### Information given:
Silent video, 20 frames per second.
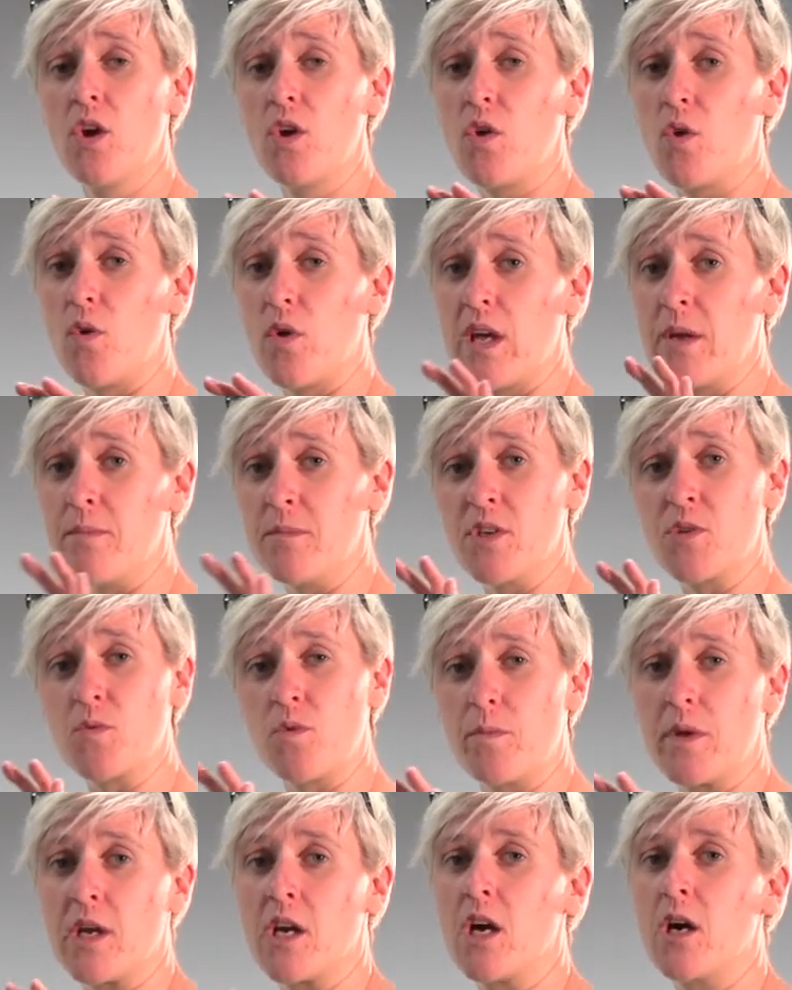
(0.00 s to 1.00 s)
your image
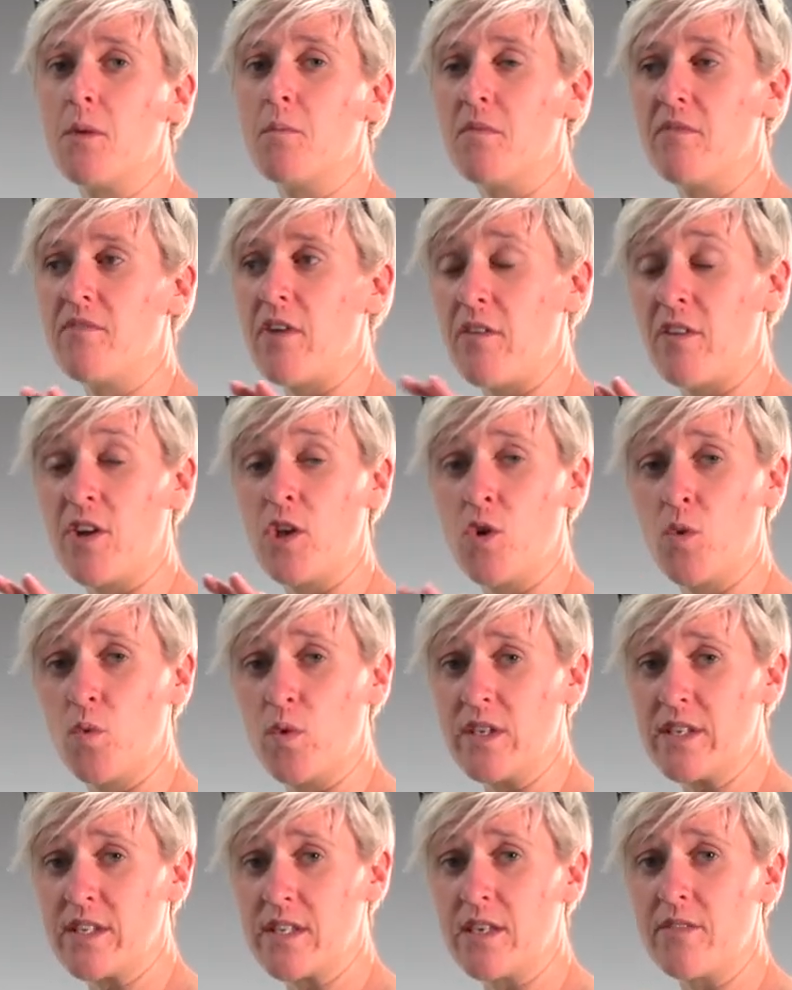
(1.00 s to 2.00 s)
will become very
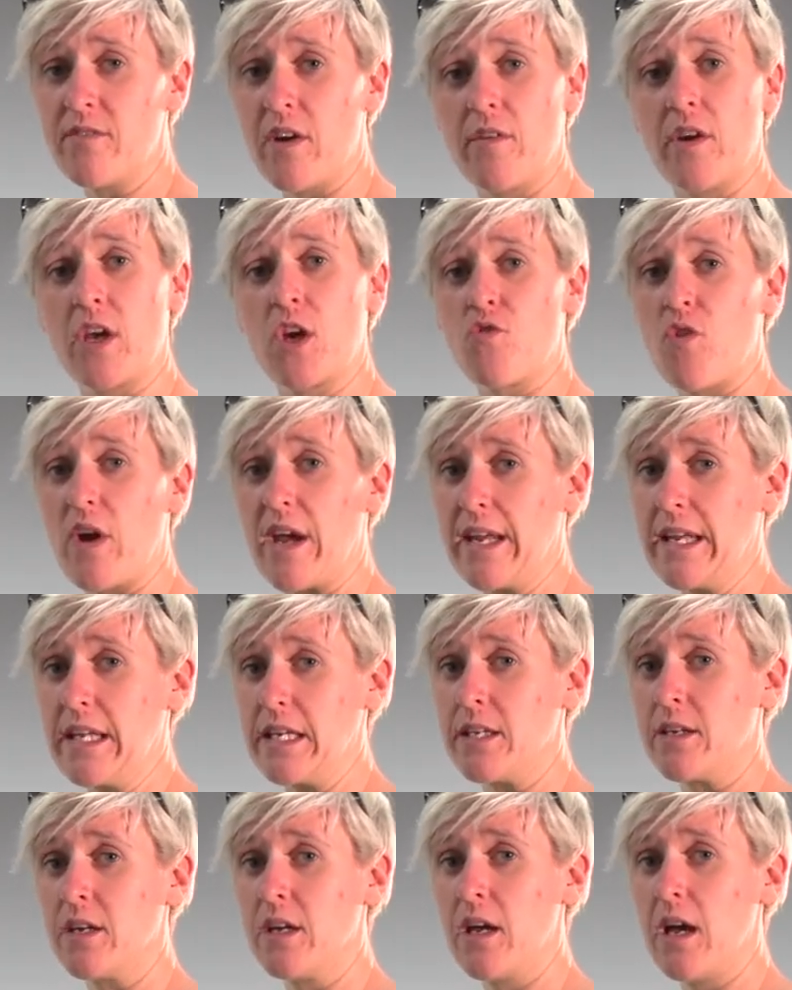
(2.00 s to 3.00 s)
noisy, very
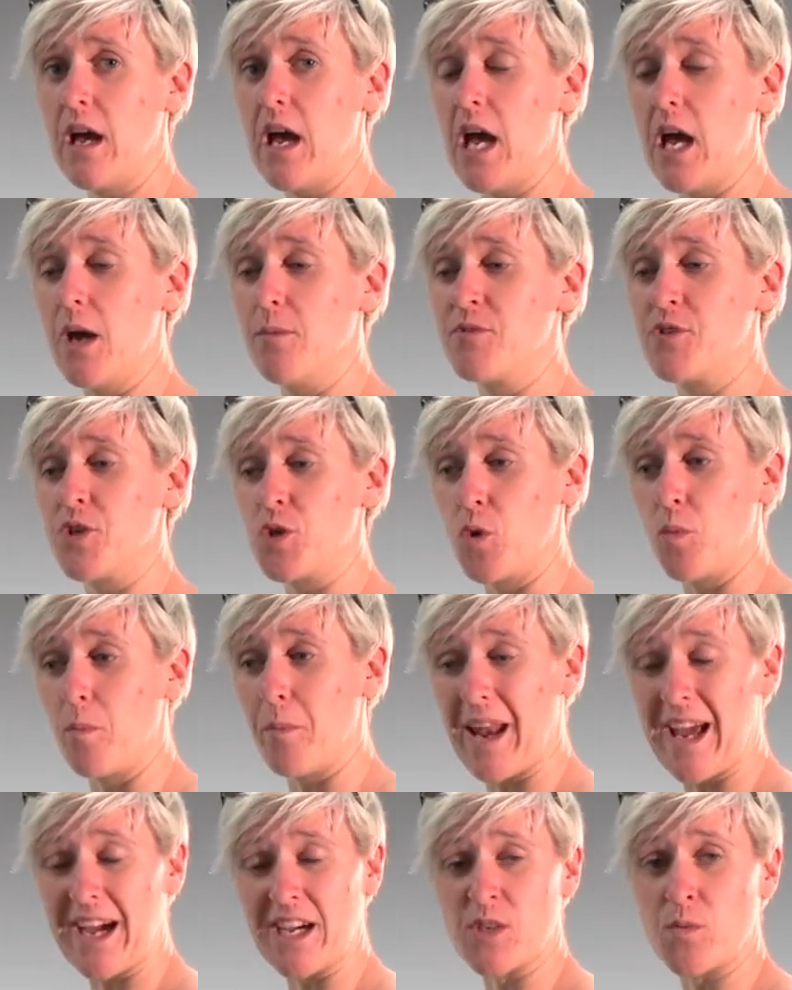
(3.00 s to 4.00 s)
grainy. Um, so your
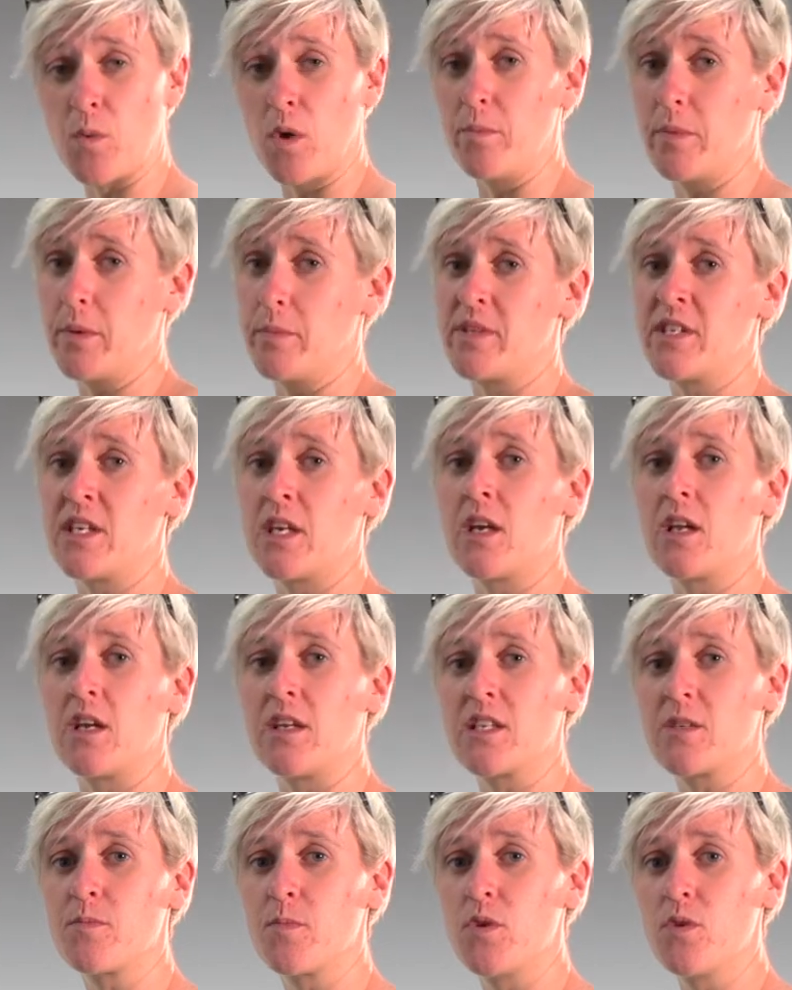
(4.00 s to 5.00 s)
blacks won't be particularly
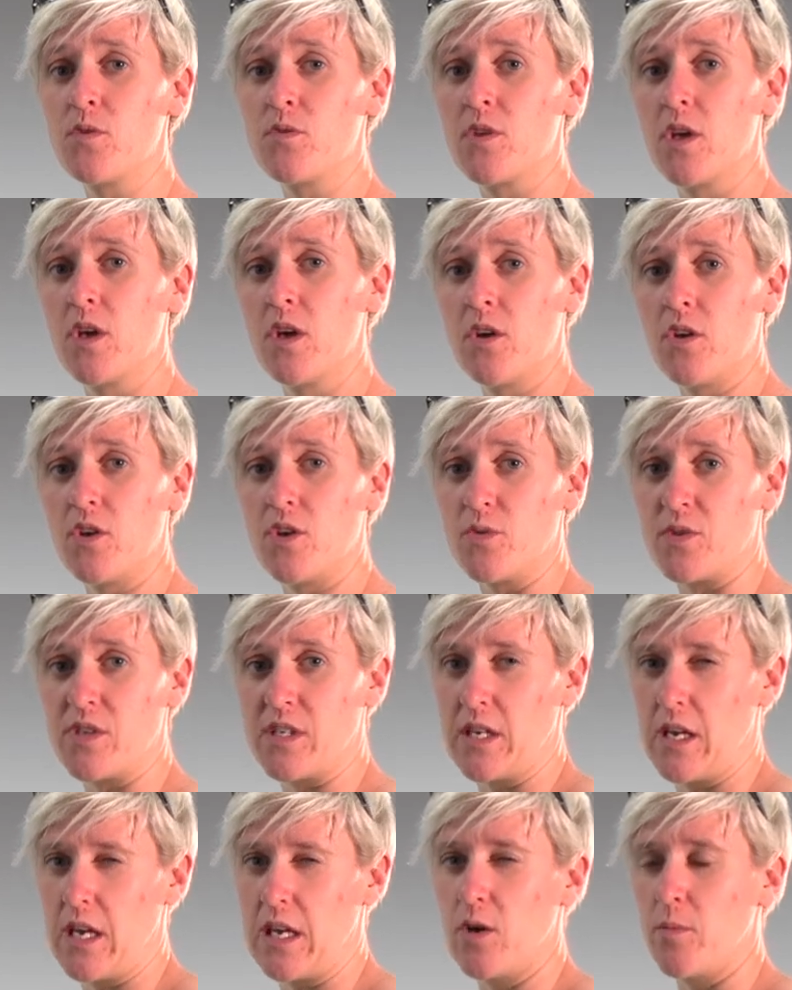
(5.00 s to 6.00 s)
smooth. You'll
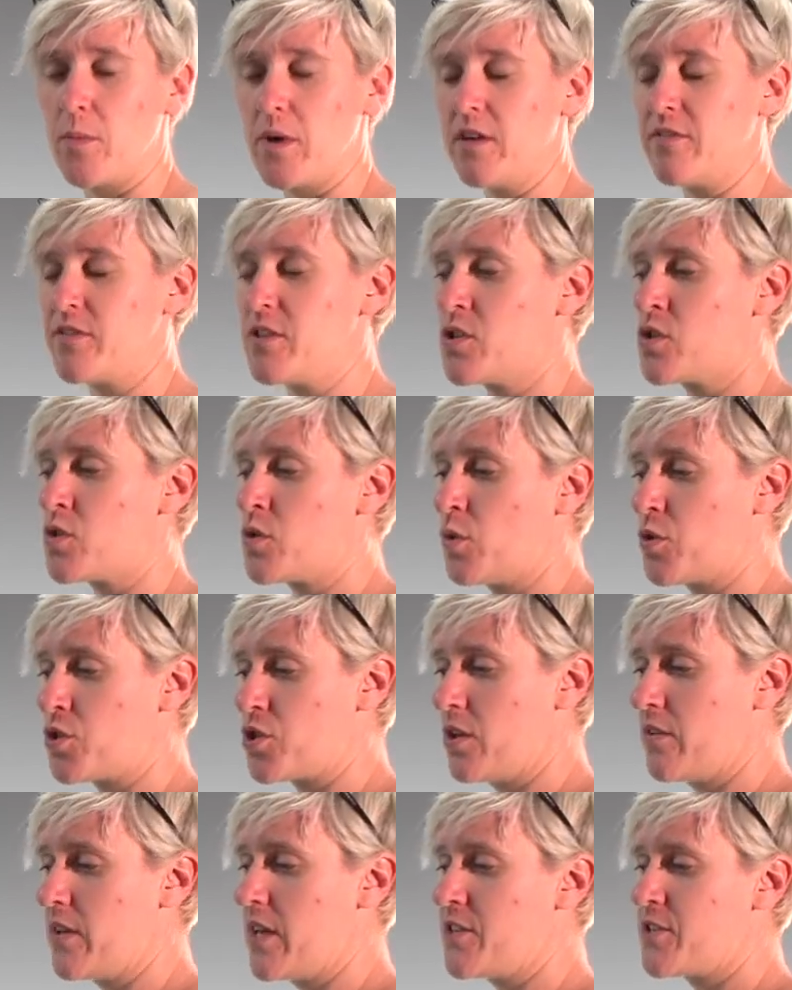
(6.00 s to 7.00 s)
see a little bit of
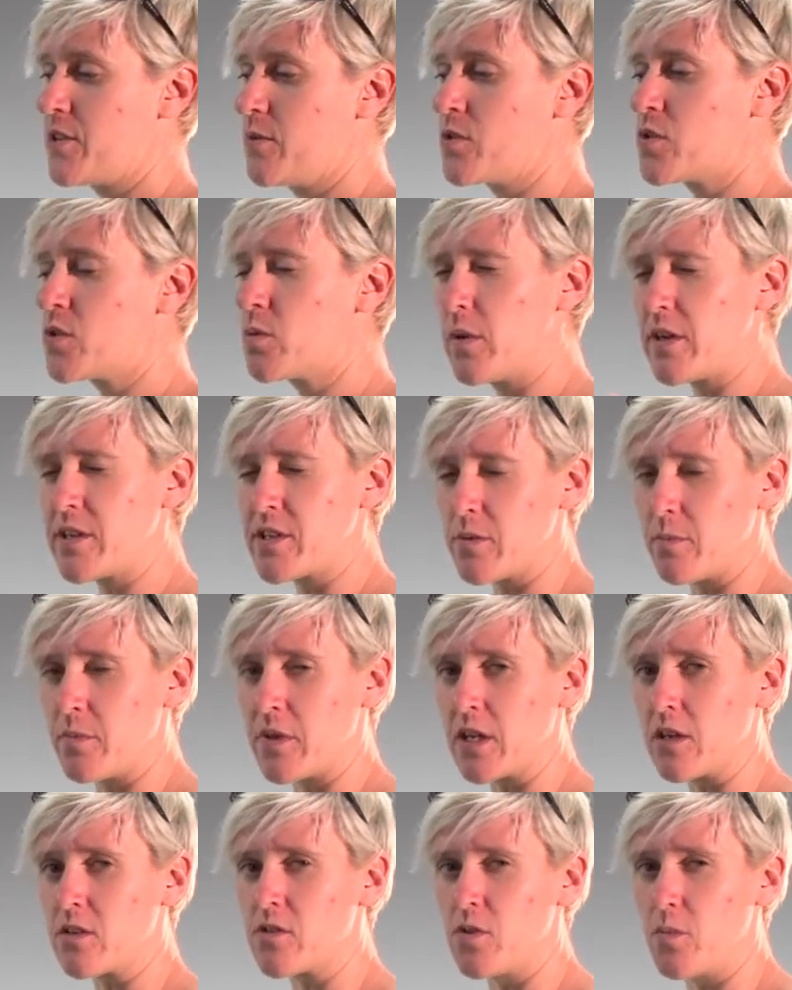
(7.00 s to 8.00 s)
distortion on there. So it's always
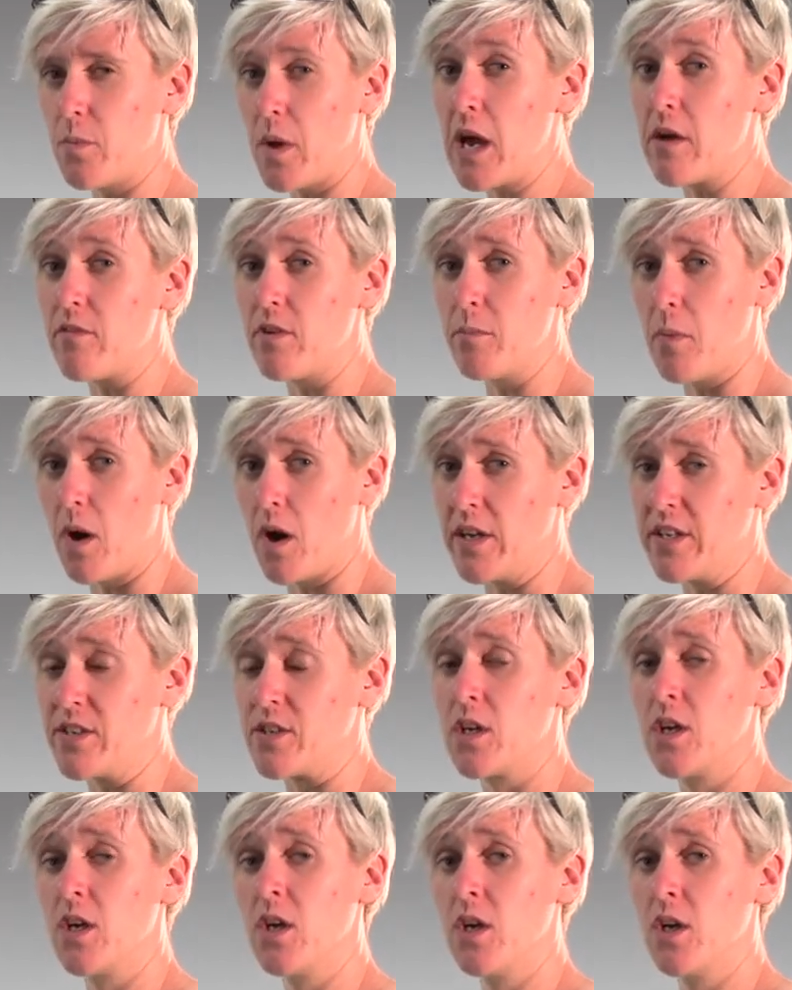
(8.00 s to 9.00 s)
something to bear in mind
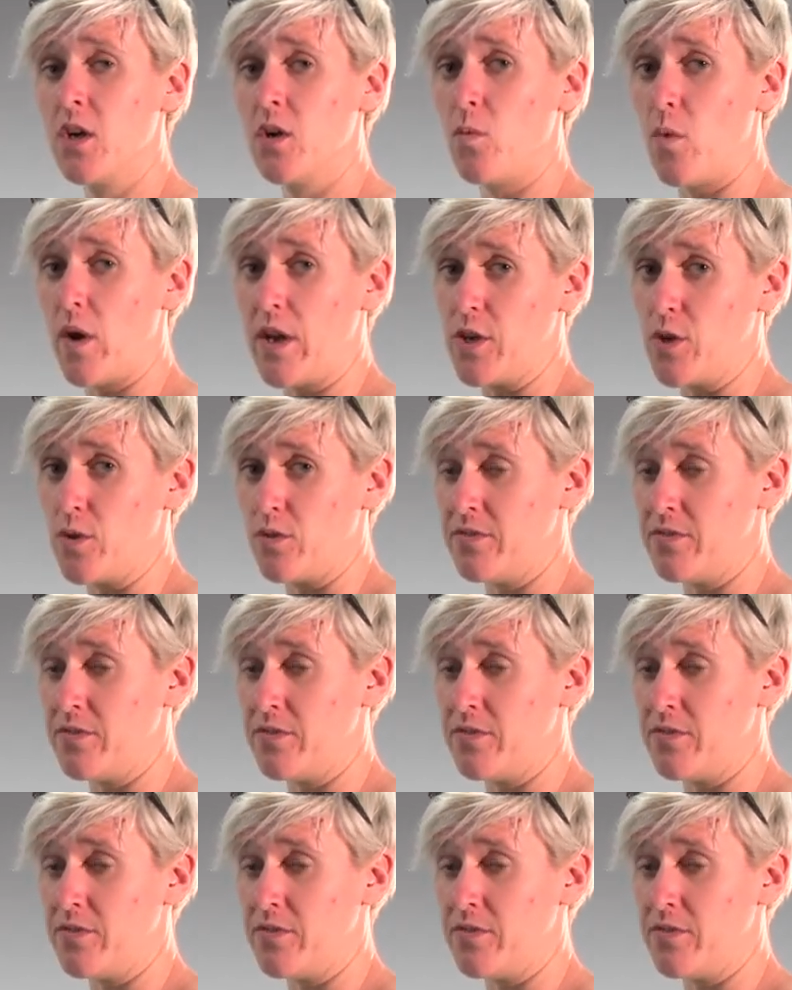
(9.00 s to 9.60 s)
when you're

### What you are asked to do:
Exactly the lines from the one containing "(2.00 s to 3.00 s)" to the end of the records above, both end lines included, are to be printed, and no pictures with them.

### Result of this task:
(2.00 s to 3.00 s)
noisy, very
(3.00 s to 4.00 s)
grainy. Um, so your
(4.00 s to 5.00 s)
blacks won't be particularly
(5.00 s to 6.00 s)
smooth. You'll
(6.00 s to 7.00 s)
see a little bit of
(7.00 s to 8.00 s)
distortion on there. So it's always
(8.00 s to 9.00 s)
something to bear in mind
(9.00 s to 9.60 s)
when you're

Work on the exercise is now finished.